Re: [PATCH V7 1/2] cgroup/rstat: Avoid thundering herd problem by kswapd across NUMA nodes

Yosry Ahmed <yosryahmed@xxxxxxxxxx> · Tue, 16 Jul 2024 17:35:05 -0700

[..]
>
>
> This is a clean (meaning no cadvisor interference) example of kswapd
> starting simultaniously on many NUMA nodes, that in 27 out of 98 cases
> hit the race (which is handled in V6 and V7).
>
> The BPF "cnt" maps are getting cleared every second, so this
> approximates per sec numbers.  This patch reduce pressure on the lock,
> but we are still seeing (kfunc:vmlinux:cgroup_rstat_flush_locked) full
> flushes approx 37 per sec (every 27 ms). On the positive side
> ongoing_flusher mitigation stopped 98 per sec of these.
>
> In this clean kswapd case the patch removes the lock contention issue
> for kswapd. The lock_contended cases 27 seems to be all related to
> handled_race cases 27.
>
> The remaning high flush rate should also be addressed, and we should
> also work on aproaches to limit this like my ealier proposal[1].

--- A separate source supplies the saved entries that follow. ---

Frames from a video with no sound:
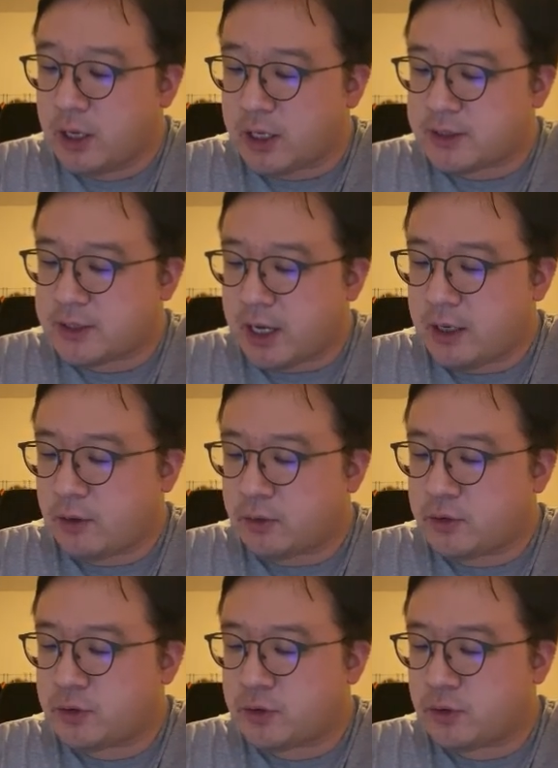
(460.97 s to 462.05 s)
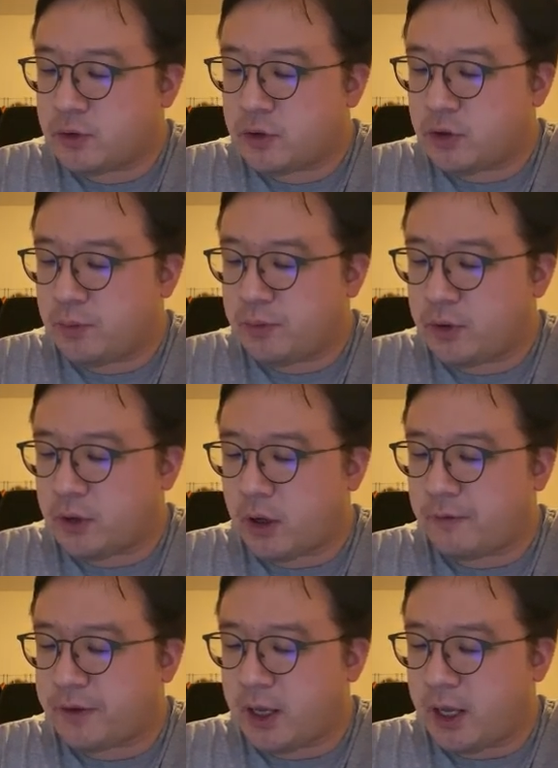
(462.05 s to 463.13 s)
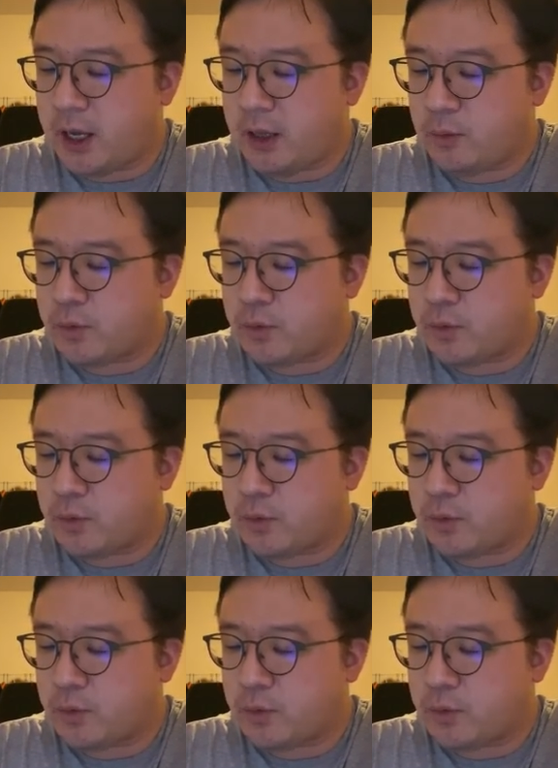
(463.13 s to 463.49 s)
Is that equal to cube root of the 8,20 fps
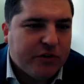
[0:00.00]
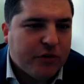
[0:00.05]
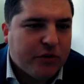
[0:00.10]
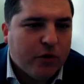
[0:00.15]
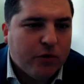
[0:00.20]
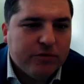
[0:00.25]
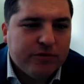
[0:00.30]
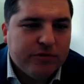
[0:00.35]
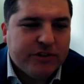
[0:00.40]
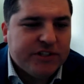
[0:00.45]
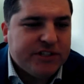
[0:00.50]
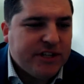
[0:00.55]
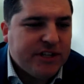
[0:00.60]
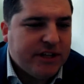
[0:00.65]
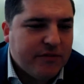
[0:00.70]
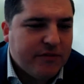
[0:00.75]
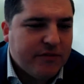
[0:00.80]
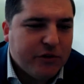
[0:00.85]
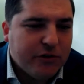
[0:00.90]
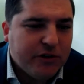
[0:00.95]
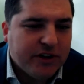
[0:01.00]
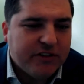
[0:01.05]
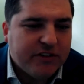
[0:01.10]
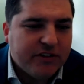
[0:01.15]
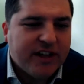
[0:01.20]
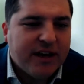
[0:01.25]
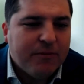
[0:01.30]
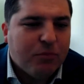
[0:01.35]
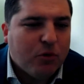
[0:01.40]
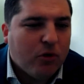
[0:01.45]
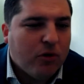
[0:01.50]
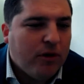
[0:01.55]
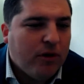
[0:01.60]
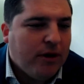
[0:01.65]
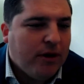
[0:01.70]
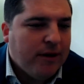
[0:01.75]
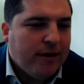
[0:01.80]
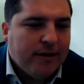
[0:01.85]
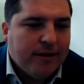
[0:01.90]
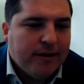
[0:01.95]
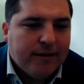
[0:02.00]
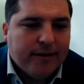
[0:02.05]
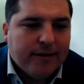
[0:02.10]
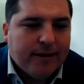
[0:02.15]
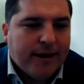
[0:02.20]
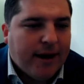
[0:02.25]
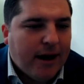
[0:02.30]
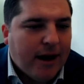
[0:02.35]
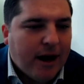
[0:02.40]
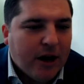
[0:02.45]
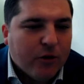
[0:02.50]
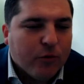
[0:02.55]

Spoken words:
So just to give you an example, a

I honestly don't think a high number of flushes is a problem on its
own as long as we are not spending too much time flushing, especially
when we have magnitude-based thresholding so we know there is
something to flush (although it may not be relevant to what we are
doing).

If we keep observing a lot of lock contention, one thing that I
thought about is to have a variant of spin_lock with a timeout. This
limits the flushing latency, instead of limiting the number of flushes
(which I believe is the wrong metric to optimize).

It also seems to me that we are doing a flush each 27ms, and your
proposed threshold was once per 50ms. It doesn't seem like a
fundamental difference.

I am also wondering how many more flushes could be skipped if we
handle the case of multiple ongoing flushers (whether by using a
mutex, or making it a per-cgroup property as I suggested earlier).